Подобно тому, как худая «железная дева» на самом деле не является красивой, анорексия, булимия и даже обжорство, если рассматривать их как символы, не являются собственно болезнями в строгом понимании этого слова. Они начинаются, по словам Сьюзен Орбах, как вполне разумная и психически здоровая реакция на нездоровую социальную действительность, в которой большинство женщин могут чувствовать себя «правыми», только находясь в состоянии хронического голодания. Анорексичка отказывается следовать предписанному женщинам циклу похудения — при помощи голодания она становится хозяйкой положения. Больная булимией может признавать безумие культа голодания, уже заложенное в нем поражение, а также то, что он лишает ее удовольствия. Психически здоровый человек будет сопротивляться необходимости делать выбор между едой и сексуальностью, а в наше время сексуальность покупается путем поддержания «официально признанных» форм тела. При помощи вызывания рвоты она обходит этот мазохистский выбор. Болезни, связанные с нарушениями пищевого поведения, часто интерпретируются как симптомы невротической потребности в контроле. Но ведь это, несомненно, является признаком психического здоровья, если ты пытаешься контролировать то, что пытается контролировать тебя, особенно если ты — одинокая молодая женщина, а тебя пытается контролировать мощная индустрия, существующая за счет потребностей установленного мирового порядка. Применительно к нарушениям пищевого поведения самооборона — это обстоятельство, смягчающее вину. В отличие от сумасшествия в самообороне нет ничего постыдного.
Женская истерия, которая в викторианскую эпоху казалась загадкой, в наше время становится вполне понятной и объяснимой, если учесть, что общество требовало от женщин отказывать себе в сексе и заточать себя в четырех стенах. Анорексию понять так же легко. Если в XIX в. истерия была естественным проявлением для асексуальной женщины, запертой в своем доме, то в конце XX в. таким же естественным для голодной женщины проявлением стала анорексия.

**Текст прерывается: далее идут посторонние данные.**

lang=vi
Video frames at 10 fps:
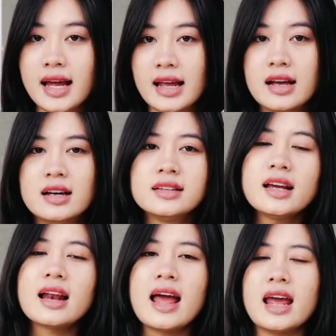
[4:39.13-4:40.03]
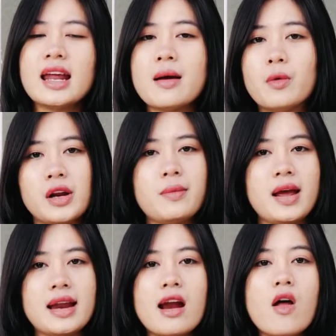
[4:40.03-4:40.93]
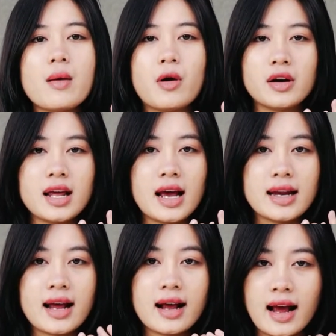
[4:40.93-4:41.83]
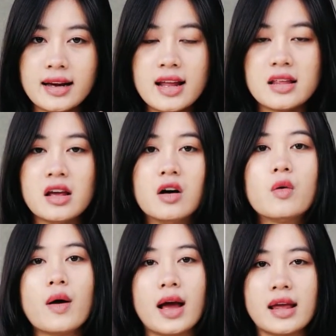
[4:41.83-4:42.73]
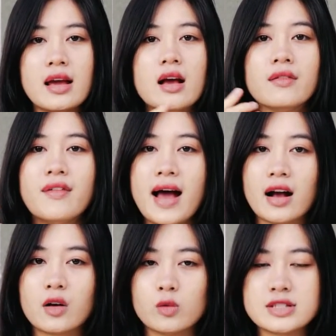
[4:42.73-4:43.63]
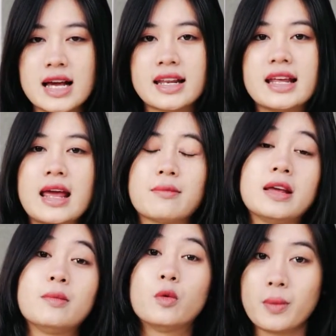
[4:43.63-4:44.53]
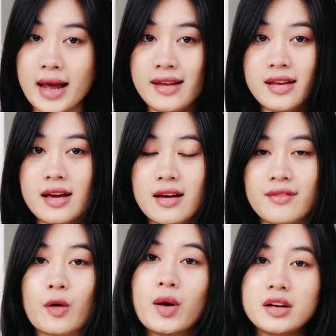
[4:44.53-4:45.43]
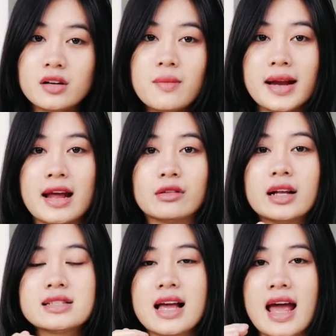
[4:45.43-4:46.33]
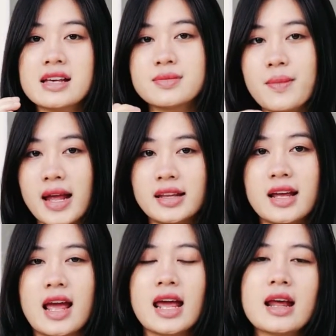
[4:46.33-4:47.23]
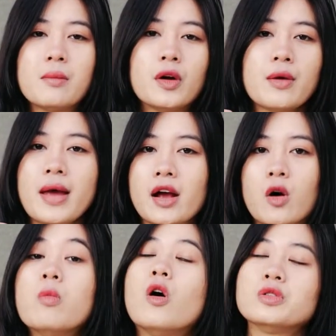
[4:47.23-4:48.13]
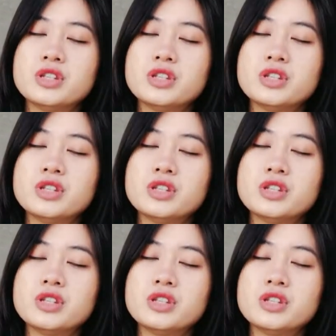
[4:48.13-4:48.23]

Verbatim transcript: này. Tiếc là S21 FE đã loại bỏ đi khả năng gắn thẻ nhớ ngoài và cụ sạc đi kèm khi mua máy. Và quên nữa bạn nào thích xài S-Pen thì S21 FE cũng hỗ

Анорексия распространяется, потому что это работает. Она решает дилемму молодой женщины, которая сталкивается с культом голодания и должна защищаться от сексуальных домогательств на улице и от принуждения к сексу. Рабочие со стройки не пристают к ходячим скелетам. Отсутствие жира означает отсутствие груди, бедер, ляжек или попы, что в данном случае и требуется. Женские журналы говорят женщинам, что они могут контролировать свое тело, однако, пережив сексуальные домогательства со стороны мужчин, они знают, что не могут контролировать то, на что, как им говорят, их тела провоцируют мужчин. Наша культура предлагает молодым женщинам два варианта того, каким они могут воображать свое тело: с одной стороны, это — порнографический образ, с другой — образ анорексички. Первый — для ночи, второй — для дня. Один — для мужчин, второй—для других женщин. И женщина не может отказаться подбрасывать эту монетку, так же как не может потребовать мечту получше. Но иметь тело анорексички безопаснее, чем тело из порнографического журнала.